= Instructions to follow =
Reproduce the entries word for word but drop every picture.

Collected data:
►
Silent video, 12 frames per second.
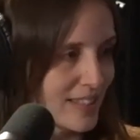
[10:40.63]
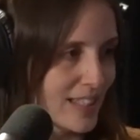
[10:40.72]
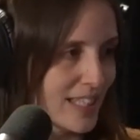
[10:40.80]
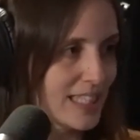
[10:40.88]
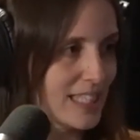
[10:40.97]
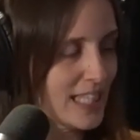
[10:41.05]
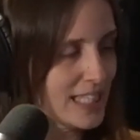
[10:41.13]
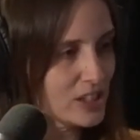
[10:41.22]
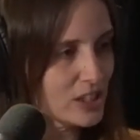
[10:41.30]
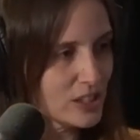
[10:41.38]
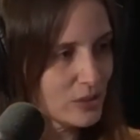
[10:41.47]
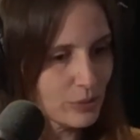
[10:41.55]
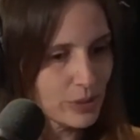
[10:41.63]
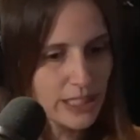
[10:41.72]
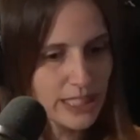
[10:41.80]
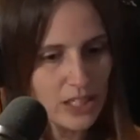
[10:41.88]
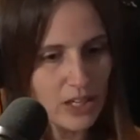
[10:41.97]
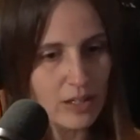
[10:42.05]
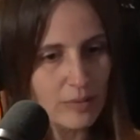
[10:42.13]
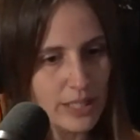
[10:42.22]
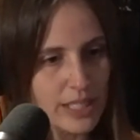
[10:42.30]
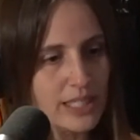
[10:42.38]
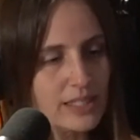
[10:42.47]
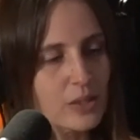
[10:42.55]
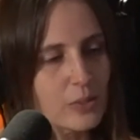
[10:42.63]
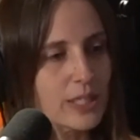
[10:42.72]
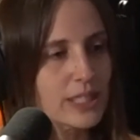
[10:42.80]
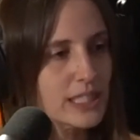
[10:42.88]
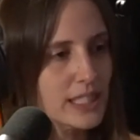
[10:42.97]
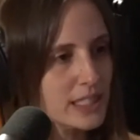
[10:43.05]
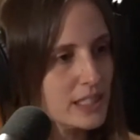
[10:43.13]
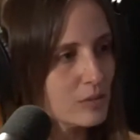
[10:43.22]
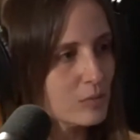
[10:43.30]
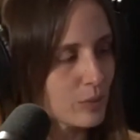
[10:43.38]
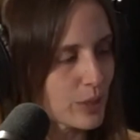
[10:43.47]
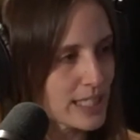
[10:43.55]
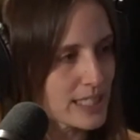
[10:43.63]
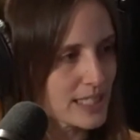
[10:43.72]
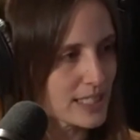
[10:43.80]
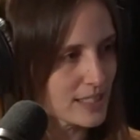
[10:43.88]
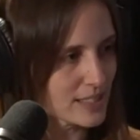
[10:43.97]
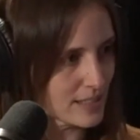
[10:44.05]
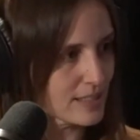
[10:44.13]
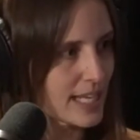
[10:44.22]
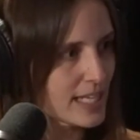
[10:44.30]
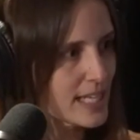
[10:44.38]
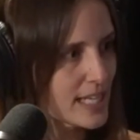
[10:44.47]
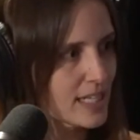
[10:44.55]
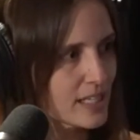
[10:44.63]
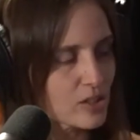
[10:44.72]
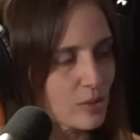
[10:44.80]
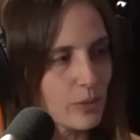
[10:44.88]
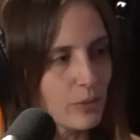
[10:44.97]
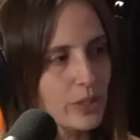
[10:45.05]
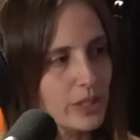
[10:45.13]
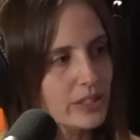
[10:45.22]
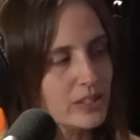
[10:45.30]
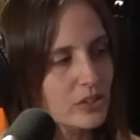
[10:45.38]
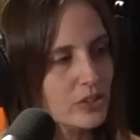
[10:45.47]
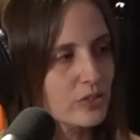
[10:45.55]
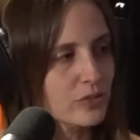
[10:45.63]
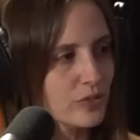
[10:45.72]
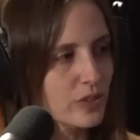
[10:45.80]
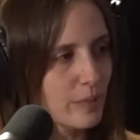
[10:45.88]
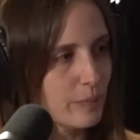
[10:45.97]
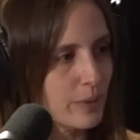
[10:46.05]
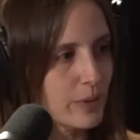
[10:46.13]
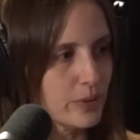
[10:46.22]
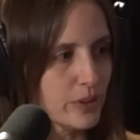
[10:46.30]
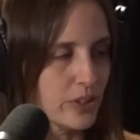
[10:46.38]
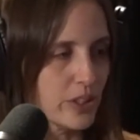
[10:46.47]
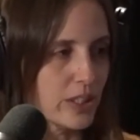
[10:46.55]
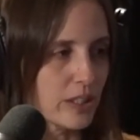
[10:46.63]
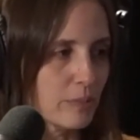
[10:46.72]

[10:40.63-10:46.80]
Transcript: And it's just a really calm and easy way to express that need and to be really assertive about your dog.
◄
= Finished exercise =
Silent video, 12 frames per second.
[10:40.63]
[10:40.72]
[10:40.80]
[10:40.88]
[10:40.97]
[10:41.05]
[10:41.13]
[10:41.22]
[10:41.30]
[10:41.38]
[10:41.47]
[10:41.55]
[10:41.63]
[10:41.72]
[10:41.80]
[10:41.88]
[10:41.97]
[10:42.05]
[10:42.13]
[10:42.22]
[10:42.30]
[10:42.38]
[10:42.47]
[10:42.55]
[10:42.63]
[10:42.72]
[10:42.80]
[10:42.88]
[10:42.97]
[10:43.05]
[10:43.13]
[10:43.22]
[10:43.30]
[10:43.38]
[10:43.47]
[10:43.55]
[10:43.63]
[10:43.72]
[10:43.80]
[10:43.88]
[10:43.97]
[10:44.05]
[10:44.13]
[10:44.22]
[10:44.30]
[10:44.38]
[10:44.47]
[10:44.55]
[10:44.63]
[10:44.72]
[10:44.80]
[10:44.88]
[10:44.97]
[10:45.05]
[10:45.13]
[10:45.22]
[10:45.30]
[10:45.38]
[10:45.47]
[10:45.55]
[10:45.63]
[10:45.72]
[10:45.80]
[10:45.88]
[10:45.97]
[10:46.05]
[10:46.13]
[10:46.22]
[10:46.30]
[10:46.38]
[10:46.47]
[10:46.55]
[10:46.63]
[10:46.72]

[10:40.63-10:46.80]
Transcript: And it's just a really calm and easy way to express that need and to be really assertive about your dog.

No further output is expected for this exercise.